The Standard’s news roundup gives you a quick hit of interesting, sometimes irreverent, and breaking news stories from all over the state.
Last week, the U.S. Department of Veterans Affairs publicly released its opioid prescription rates across all of its hospitals. It’s the first hospital system in the US to do so.
According to the VA, narcotic painkiller prescriptions from their doctors are down nationwide 41 percent from five years ago. El Paso was the most improved facility in the country, with a 66 percent decrease in prescribing rates.
The agency has faced scrutiny in recent years from lawmakers over its role in the over-prescription of addictive painkillers to veterans.
In 2014, the VA launched its Opioid Safety Initiative to address that problem.
There’s been a growing debate in recent years about when kids should start school in the morning. Research suggests that school times for adolescents – middle and high schoolers – should begin later in the morning to give students adequate time to sleep.
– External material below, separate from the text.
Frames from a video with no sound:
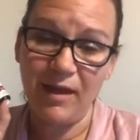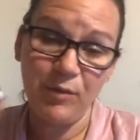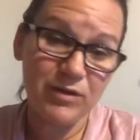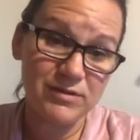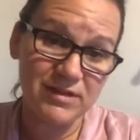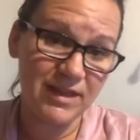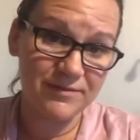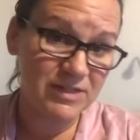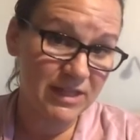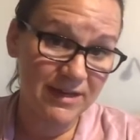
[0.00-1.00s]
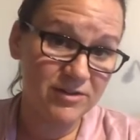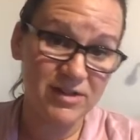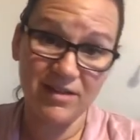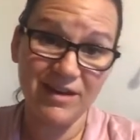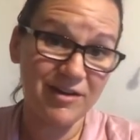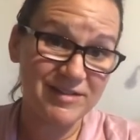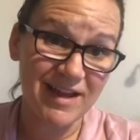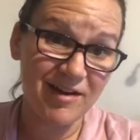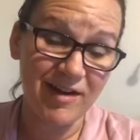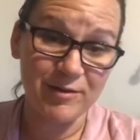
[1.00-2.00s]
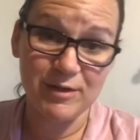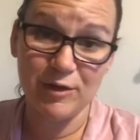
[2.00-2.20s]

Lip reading: We use Thieves Cleaner to clean our entire house,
Houston Public Media’s Brien Straw reports that all Houston ISD schools will now have later start times for older students:
Elementary kids will all start school at 7:30 each morning and end their school day at 2:50. For middle and high school children, the day will start at 8:30, and end at 3:50.
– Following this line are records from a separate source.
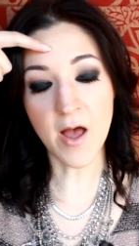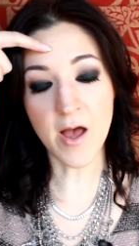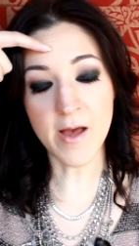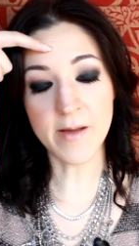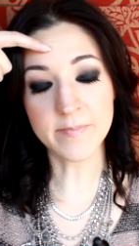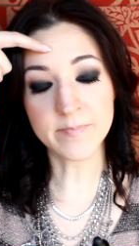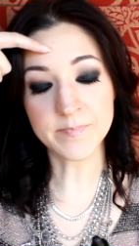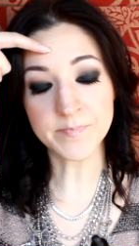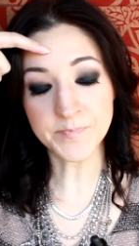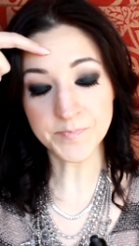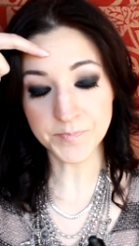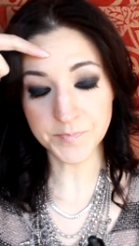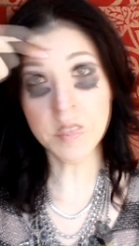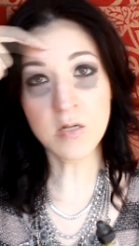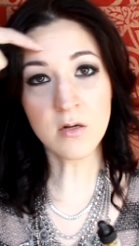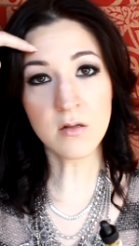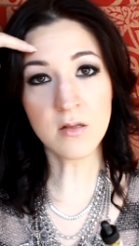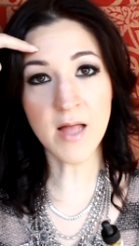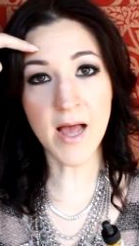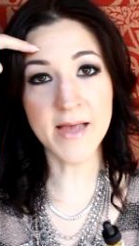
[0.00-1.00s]
um,
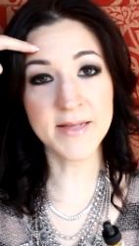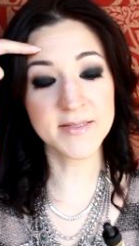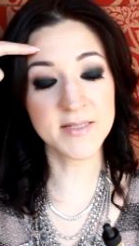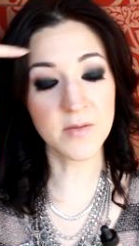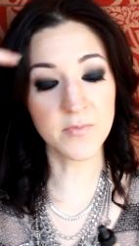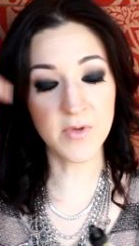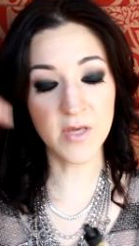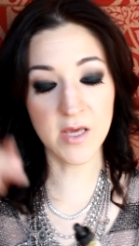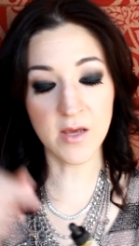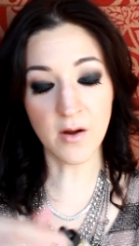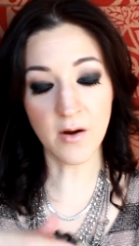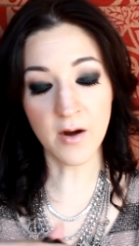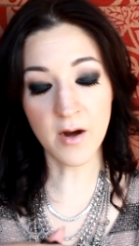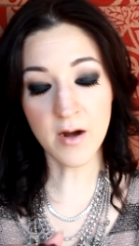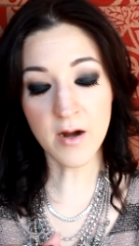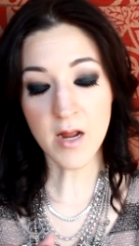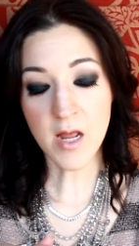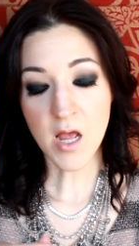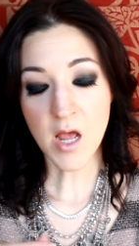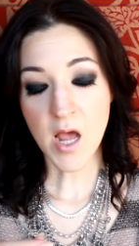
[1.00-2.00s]
little lines up
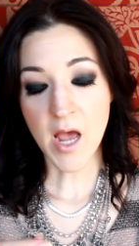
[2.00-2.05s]
here.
According to HISD Chief Operating Officer Brian Busby, that’s a huge change from the current schedule.
“Having 67 different start times, which are the most in the state, and right up there with top in the nation, it’s a little hard to be efficient,” Busby said.
HISD principals used to choose when their schools started and ended classes, but with the change Busby says the district will save a lot of money by streamlining bus schedules.
In December Houston Public Media’s Laura Isensee spoke with UT Medical Branch Doctor Sara Nowakowski, who says early classes aren’t good for teenagers.
“Empirical studies show it impacts academic performance. It will impact athletic performance,” Nowakowski said.
Busby says HISD was aware of the studies, but says it was the vote of 17,000 respondents to an online survey that ultimately swayed their decision.
The new schedule begins with the 2018-19 school year.
Monday, cities across the nation will hold parades and celebrations to honor civil rights leader Martin Luther King, Jr. But in one Texas city, MLK Day festivities won’t be happening as planned.
Organizers of the Toyota North Texas Martin Luther King Jr. Day parade in Arlington faced controversy last week for planning to include Texas Gov. Greg Abbott in the celebration. He had been named the honorary grand marshal.
The Arlington NAACP chapter decried the decision, saying that the governor “has done more to damage and undermine African-American and Latino civil and voter rights, than any other modern day Texas governor.”
Since then, the parade has been called off.
The NAACP chapter is calling it a victory, But, city officials say it wasn’t about the protests at all.
“This had absolutely nothing to do with any of the controversy or f that matter anything dealing with Governor Abbot.. the reason is that the permits were not fulfilled,” said Arlington spokesperson Jay Warren, speaking to the Dallas- Fort Worth CBS affiliate.
The event’s organizer also told the station that there had been a budget shortfall of about 60 thousand dollars.